• **To do**: Once the pictures are set aside, repeat all of the data below exactly.

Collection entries
****************************************

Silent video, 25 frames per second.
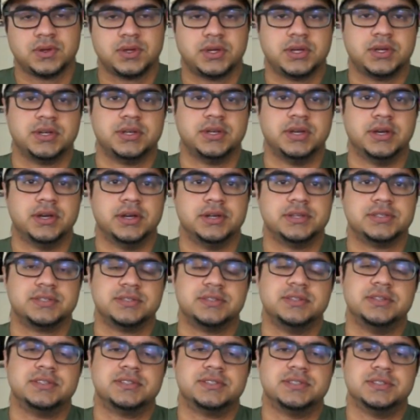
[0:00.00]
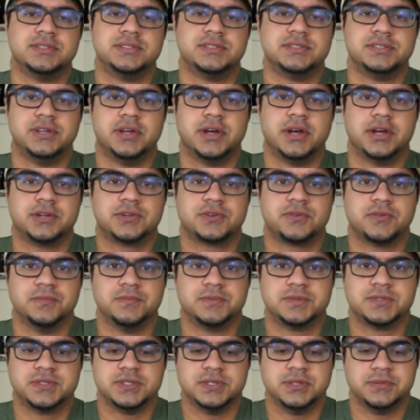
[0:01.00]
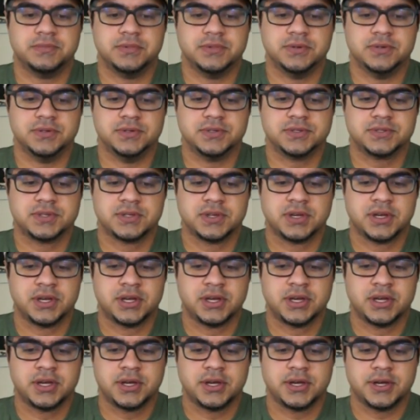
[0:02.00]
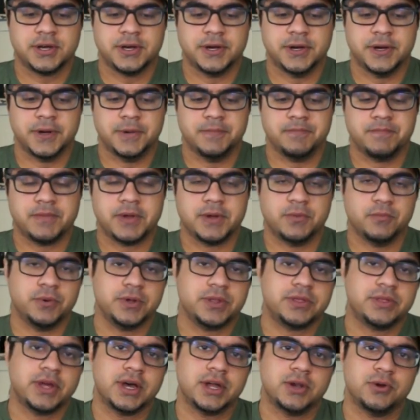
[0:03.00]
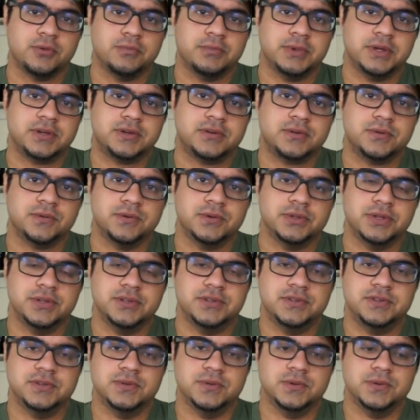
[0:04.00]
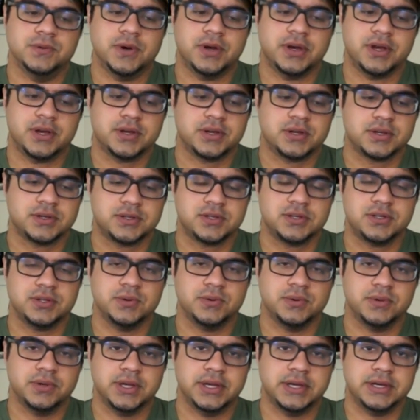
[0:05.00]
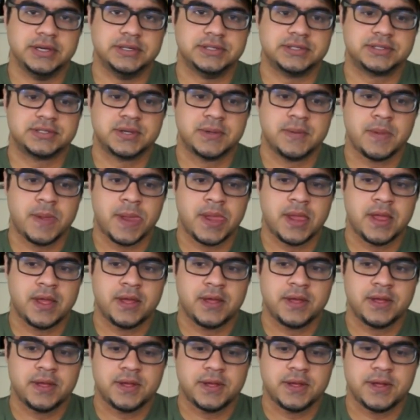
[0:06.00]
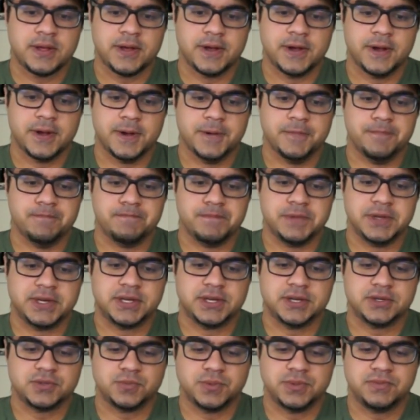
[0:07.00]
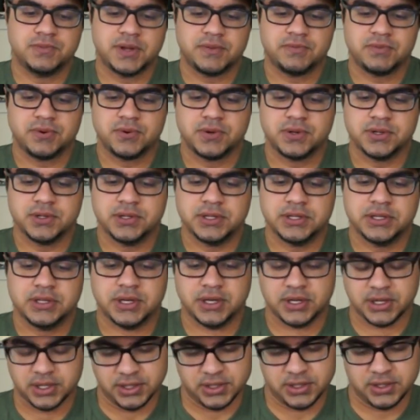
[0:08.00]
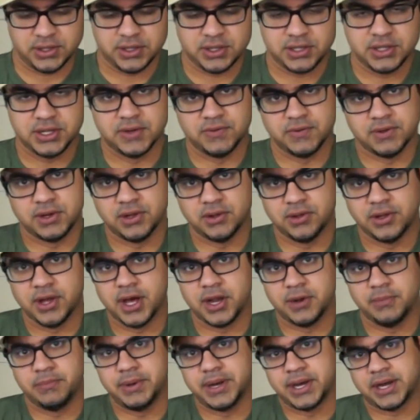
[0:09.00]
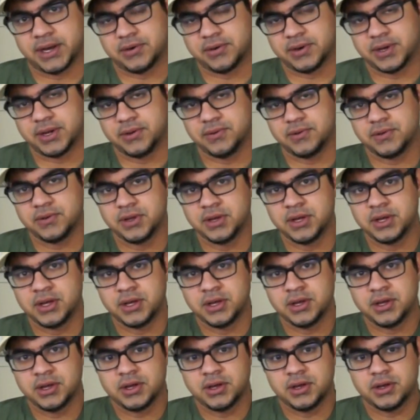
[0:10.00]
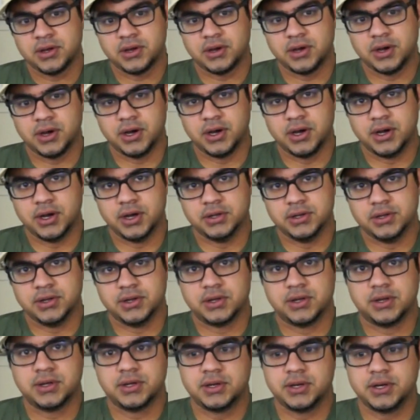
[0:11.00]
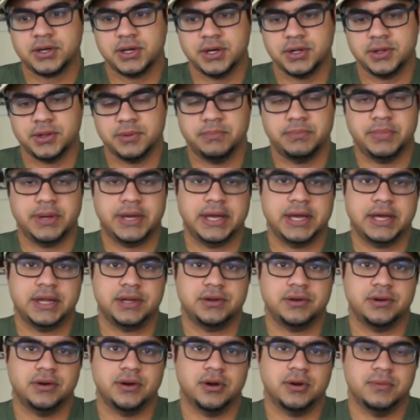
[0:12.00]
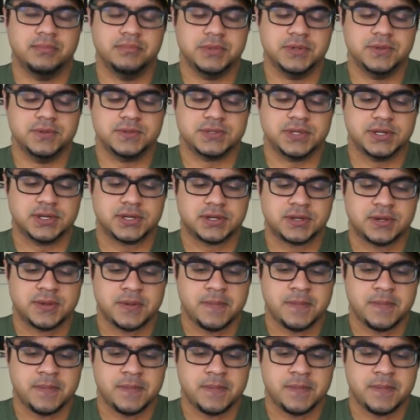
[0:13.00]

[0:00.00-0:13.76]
guys, this is Yash from Sepals, and we thought it would be cool to do Q&As because we've never really given a lot of background on the band or our music,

****************************************

• **Result of this task**:
Silent video, 25 frames per second.
[0:00.00]
[0:01.00]
[0:02.00]
[0:03.00]
[0:04.00]
[0:05.00]
[0:06.00]
[0:07.00]
[0:08.00]
[0:09.00]
[0:10.00]
[0:11.00]
[0:12.00]
[0:13.00]

[0:00.00-0:13.76]
guys, this is Yash from Sepals, and we thought it would be cool to do Q&As because we've never really given a lot of background on the band or our music,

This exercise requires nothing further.